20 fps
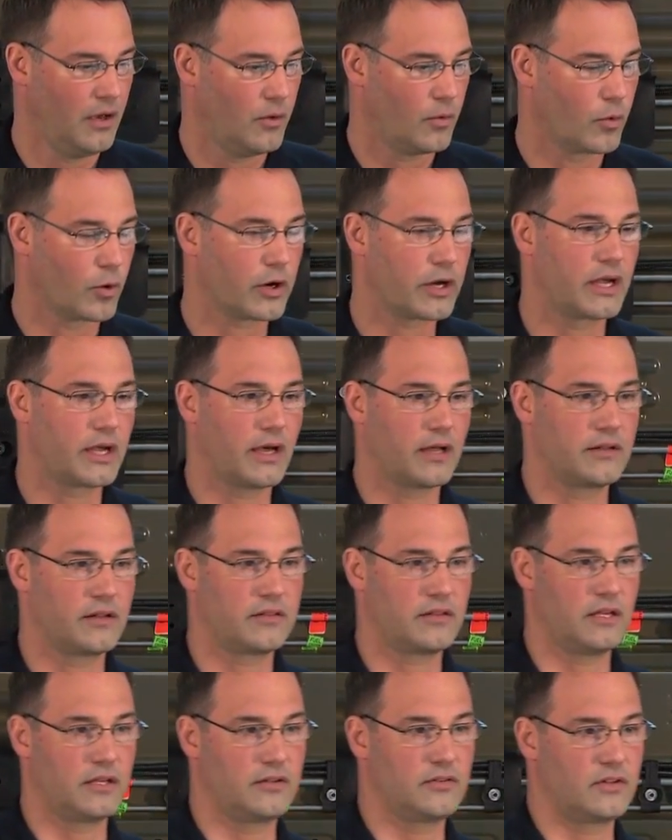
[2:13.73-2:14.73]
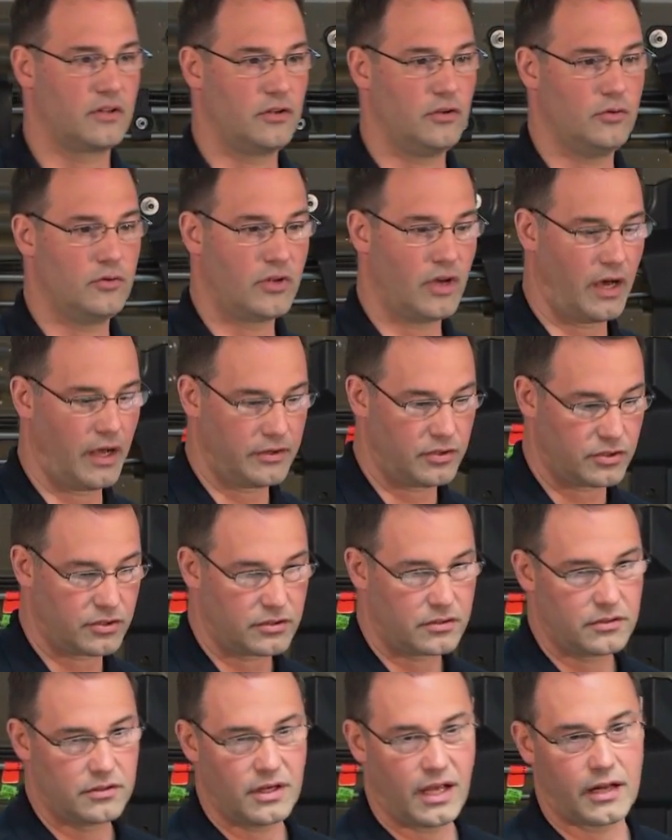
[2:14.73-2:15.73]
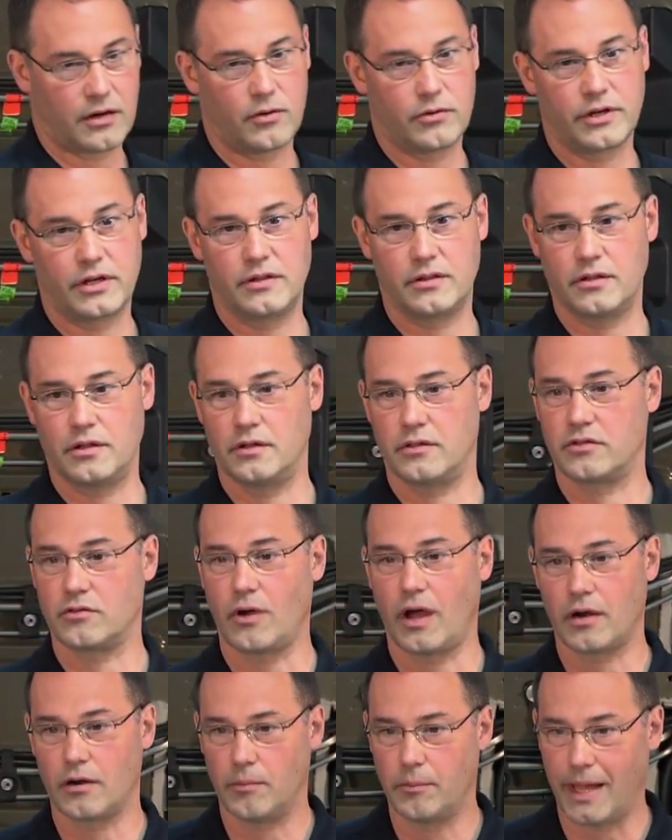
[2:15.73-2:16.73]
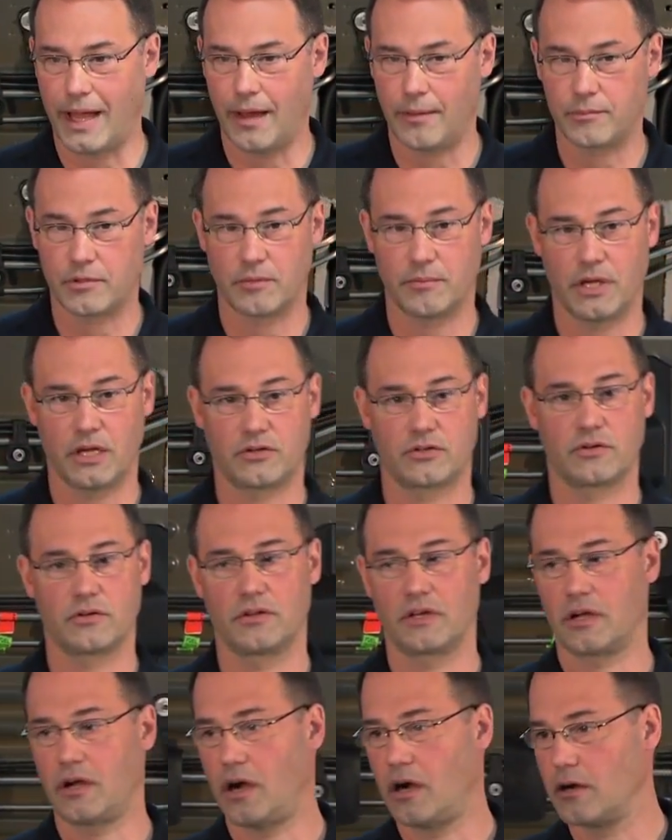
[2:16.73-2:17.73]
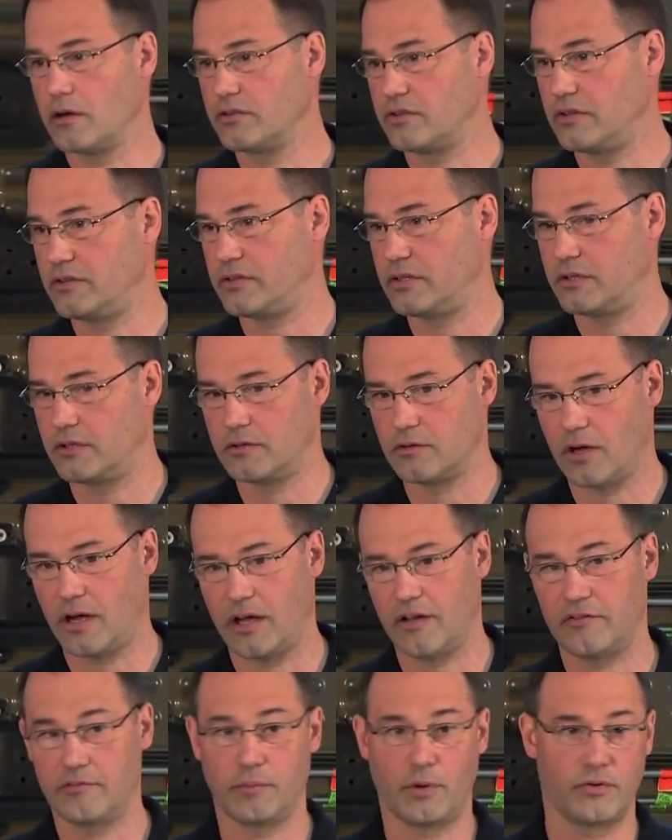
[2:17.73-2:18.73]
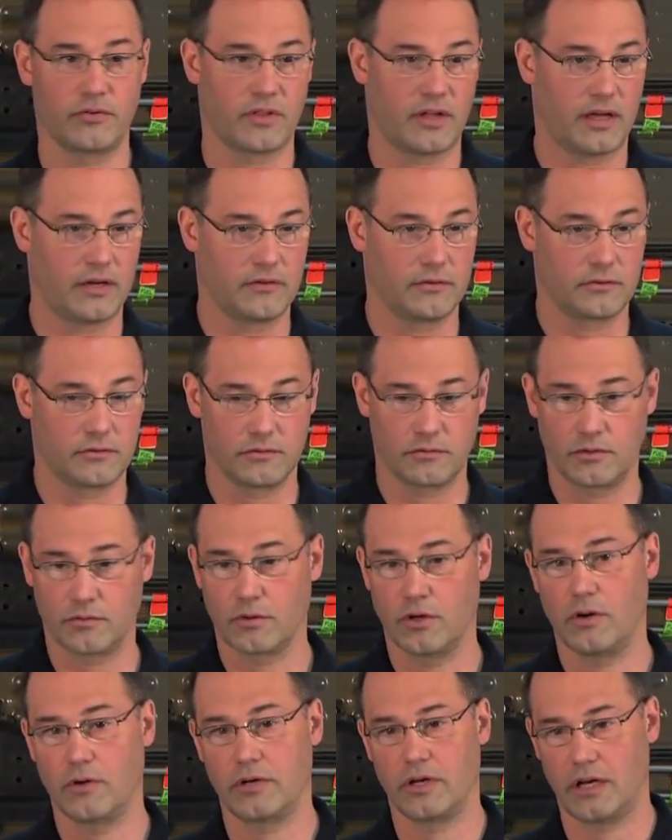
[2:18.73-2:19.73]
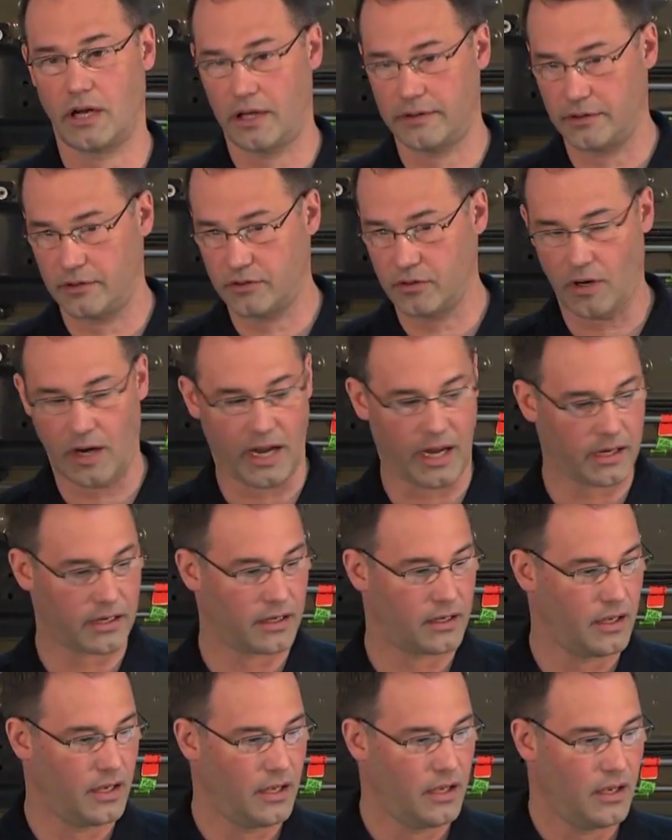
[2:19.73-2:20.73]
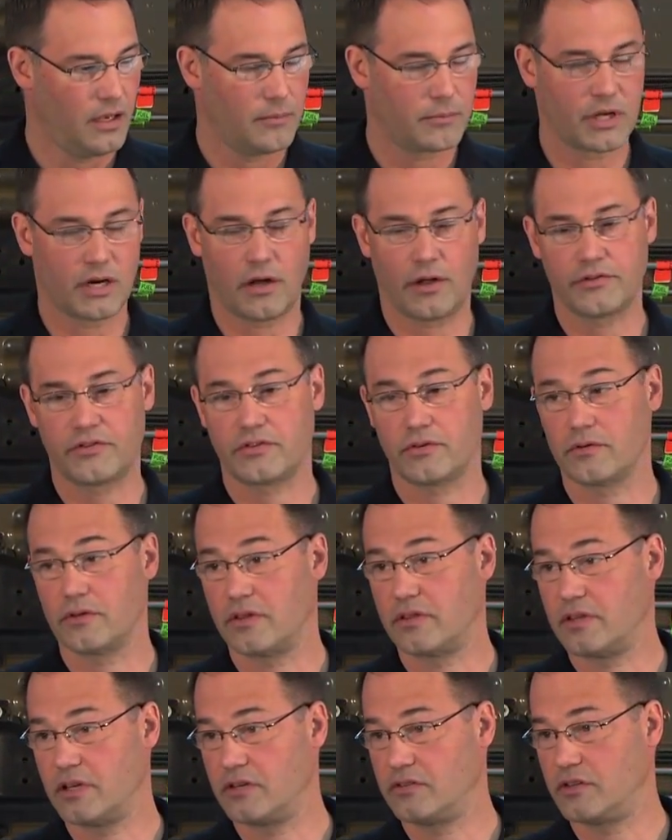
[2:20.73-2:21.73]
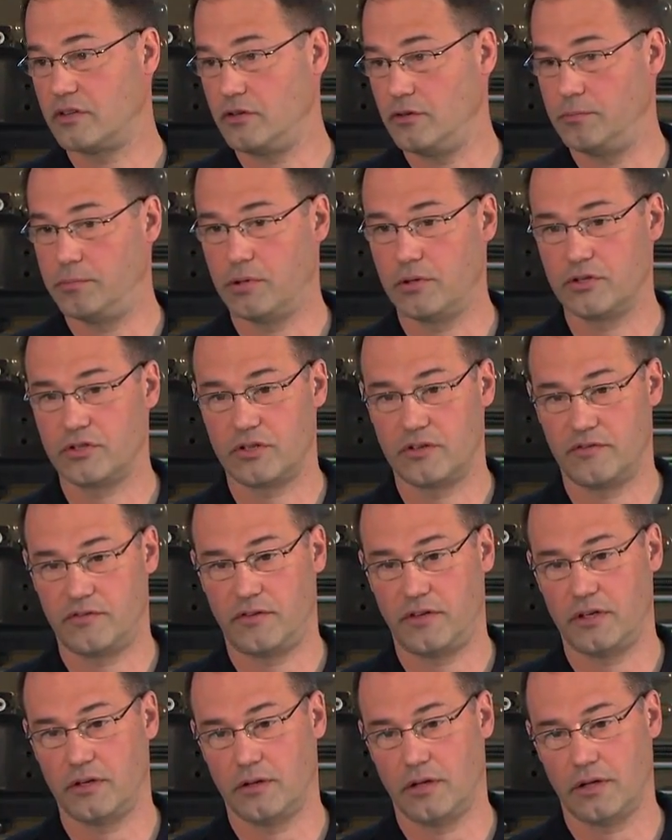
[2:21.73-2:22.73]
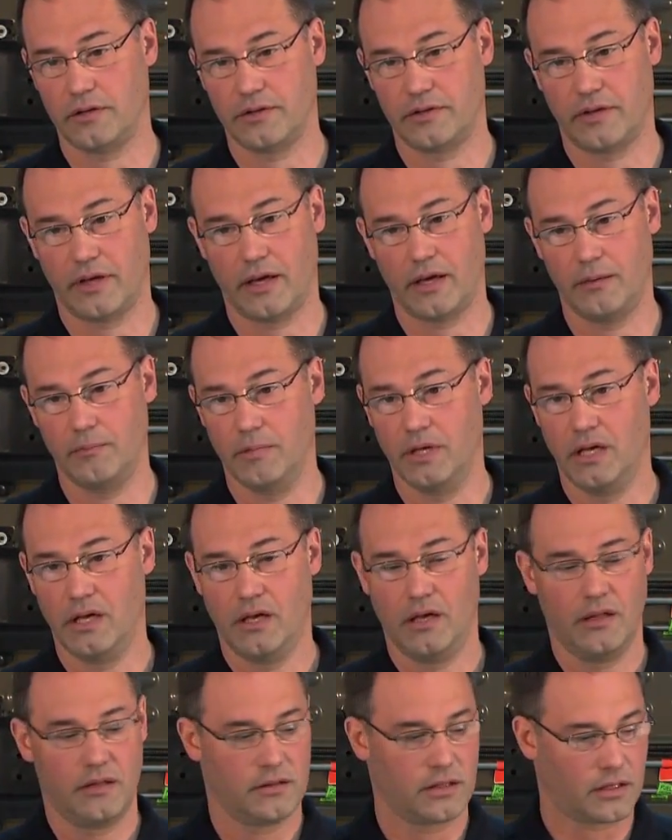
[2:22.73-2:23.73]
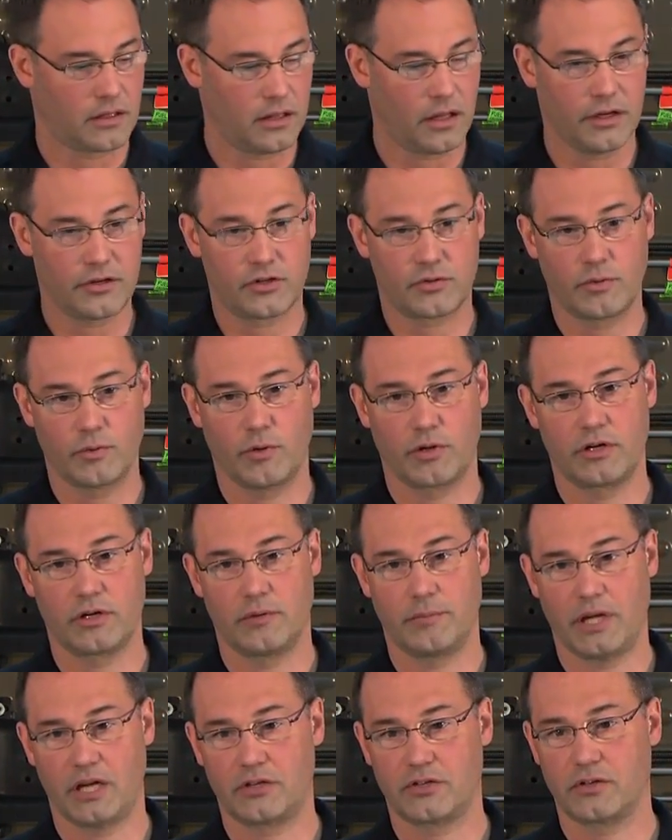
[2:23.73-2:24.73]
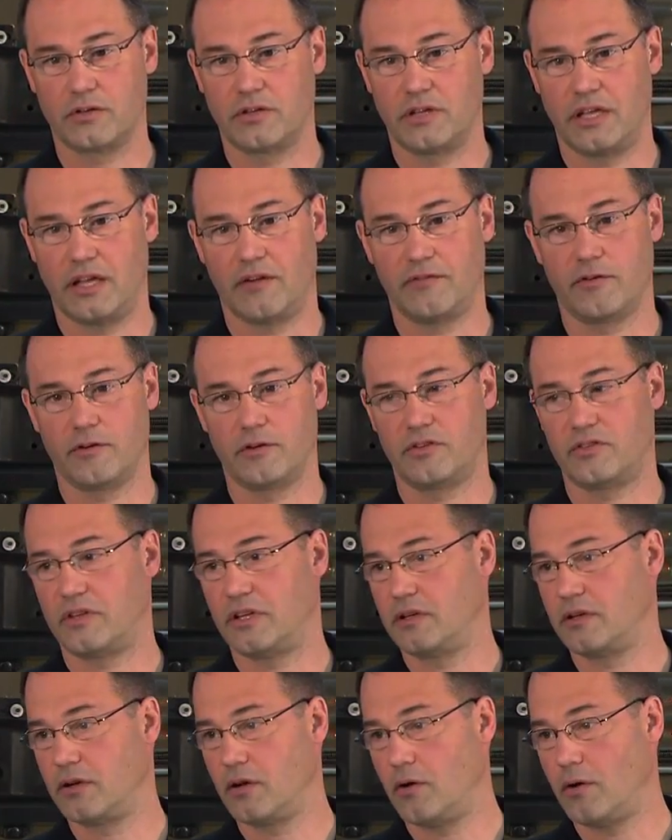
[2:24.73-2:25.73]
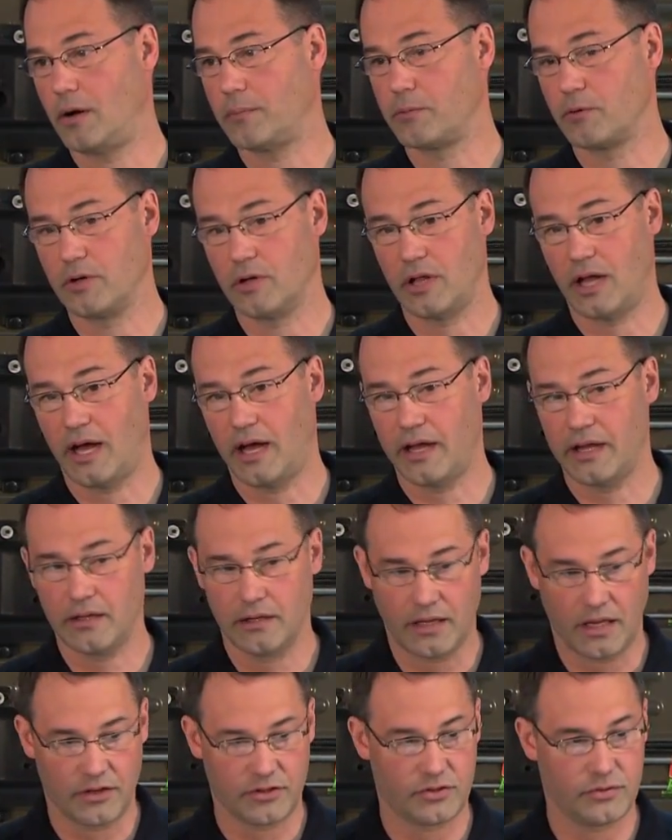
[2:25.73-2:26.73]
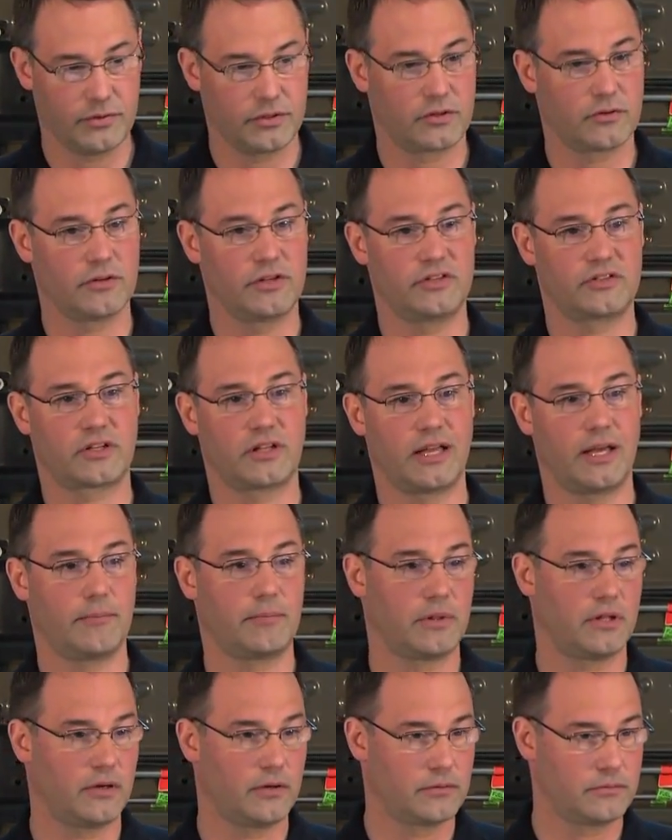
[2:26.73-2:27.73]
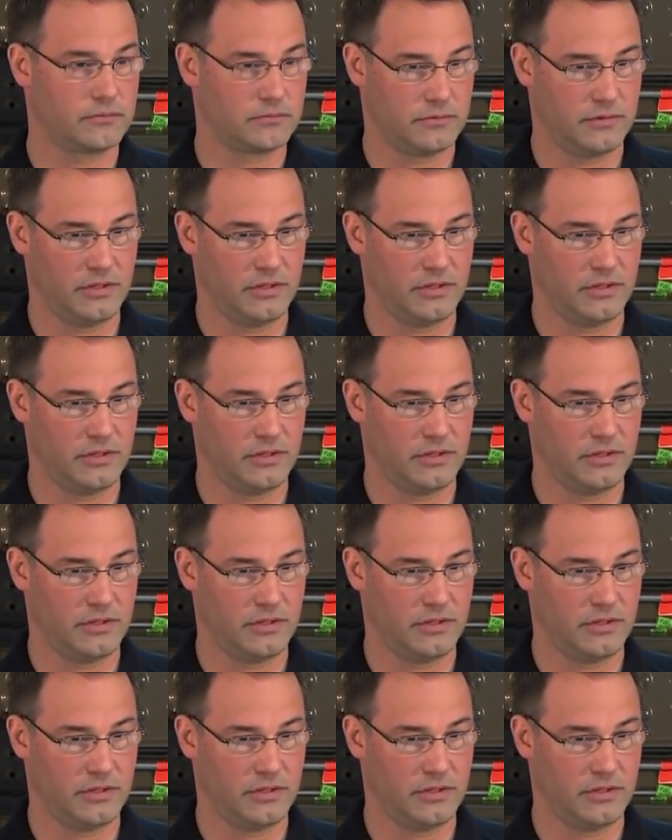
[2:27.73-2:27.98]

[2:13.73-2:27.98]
working on the things that you touch, not only the throttle map to make sure the car is easy to drive both on the road and on the track, but also the things that you push and feel all the time. The clutch, we wanted to make sure the efforts didn't go up real high. As you increase clamp load,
== == ==
- What the task requires -
Print every entry above again without changing a word, and omit the pictures.

- Response to the task -
20 fps
[2:13.73-2:14.73]
[2:14.73-2:15.73]
[2:15.73-2:16.73]
[2:16.73-2:17.73]
[2:17.73-2:18.73]
[2:18.73-2:19.73]
[2:19.73-2:20.73]
[2:20.73-2:21.73]
[2:21.73-2:22.73]
[2:22.73-2:23.73]
[2:23.73-2:24.73]
[2:24.73-2:25.73]
[2:25.73-2:26.73]
[2:26.73-2:27.73]
[2:27.73-2:27.98]

[2:13.73-2:27.98]
working on the things that you touch, not only the throttle map to make sure the car is easy to drive both on the road and on the track, but also the things that you push and feel all the time. The clutch, we wanted to make sure the efforts didn't go up real high. As you increase clamp load,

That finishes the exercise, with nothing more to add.